Bad key "text.kerning_factor" on line 4 in
/Users/michaelnowotny/anaconda3/envs/continuous_time_mcmc/lib/python3.7/site-packages/matplotlib/mpl-data/stylelib/_classic_test_patch.mplstyle.
You probably need to get an updated matplotlibrc file from
https://github.com/matplotlib/matplotlib/blob/v3.1.3/matplotlibrc.template
or from the matplotlib source distribution


In [3]:
from divergence import *

# Distributions and Samples

This example considers two different normal distributions $p$ and $q$ with
$p = N(2, 9)$ and $q = N(1, 4)$.

In [4]:
# fix random seed for reproducibility
np.random.seed(42)

# set parameters of the normal distributions p and q
mu_p = 2
sigma_p = 3
mu_q = 1
sigma_q = 2

# draw samples from each normal distribution
n = 10000

def draw_normal(mu, sigma, n: int, antithetic: bool = False):
    z = np.random.randn(n)
    if antithetic: 
        z = np.hstack((z, -z))
    
    return mu + sigma * z

samples_p = draw_normal(mu_p, sigma_p, n=n, antithetic=True)
samples_q = draw_normal(mu_q, sigma_q, n=n, antithetic=True)

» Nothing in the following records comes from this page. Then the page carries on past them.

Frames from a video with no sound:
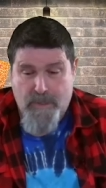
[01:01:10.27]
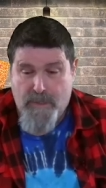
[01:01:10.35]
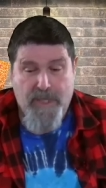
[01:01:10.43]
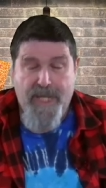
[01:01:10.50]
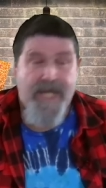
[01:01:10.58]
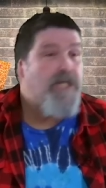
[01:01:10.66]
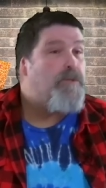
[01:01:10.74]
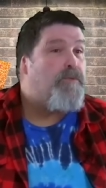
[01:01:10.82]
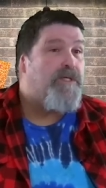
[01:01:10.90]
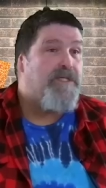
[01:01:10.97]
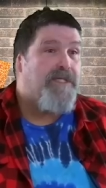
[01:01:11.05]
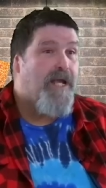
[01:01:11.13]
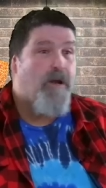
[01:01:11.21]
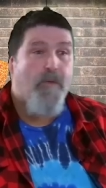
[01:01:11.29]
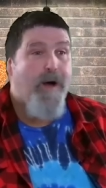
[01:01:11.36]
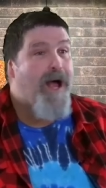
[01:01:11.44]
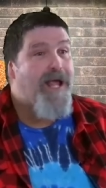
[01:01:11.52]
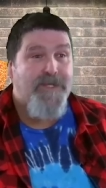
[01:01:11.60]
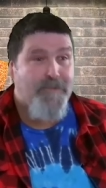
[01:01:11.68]
Clint Eastwood said a
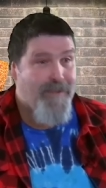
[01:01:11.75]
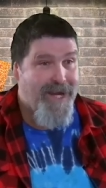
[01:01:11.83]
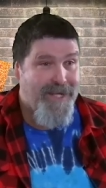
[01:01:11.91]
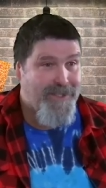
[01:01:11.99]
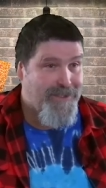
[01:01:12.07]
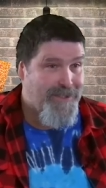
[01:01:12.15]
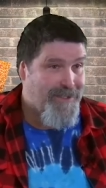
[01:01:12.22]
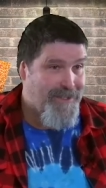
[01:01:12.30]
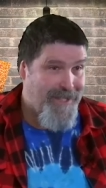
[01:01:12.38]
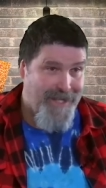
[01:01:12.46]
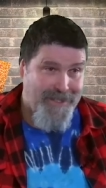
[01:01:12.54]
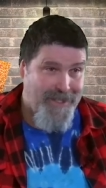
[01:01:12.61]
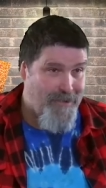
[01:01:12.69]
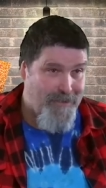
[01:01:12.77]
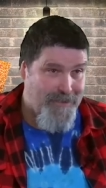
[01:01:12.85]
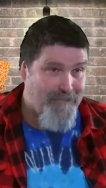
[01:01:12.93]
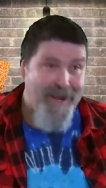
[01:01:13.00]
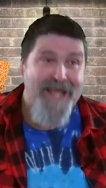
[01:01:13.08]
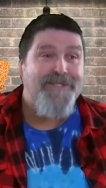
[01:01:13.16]
wise man's got to know his
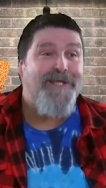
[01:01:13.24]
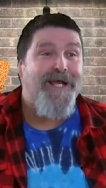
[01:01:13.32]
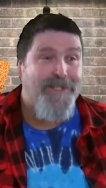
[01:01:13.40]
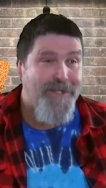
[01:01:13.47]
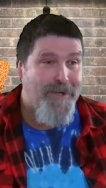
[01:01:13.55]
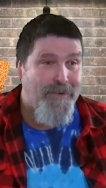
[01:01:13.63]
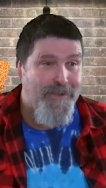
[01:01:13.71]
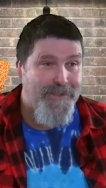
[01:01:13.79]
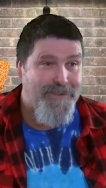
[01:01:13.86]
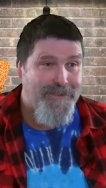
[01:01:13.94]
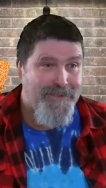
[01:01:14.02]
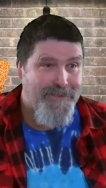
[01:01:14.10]
man's got to know his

# fit a non-parametric density estimate for both distributions
kde_p = sm.nonparametric.KDEUnivariate(samples_p)
kde_q = sm.nonparametric.KDEUnivariate(samples_q)
kde_p.fit()
kde_q.fit()

# construct exact normal densities for p and q
pdf_p = lambda x: sp.stats.norm.pdf(x, mu_p, sigma_p)
pdf_q = lambda x: sp.stats.norm.pdf(x, mu_q, sigma_q)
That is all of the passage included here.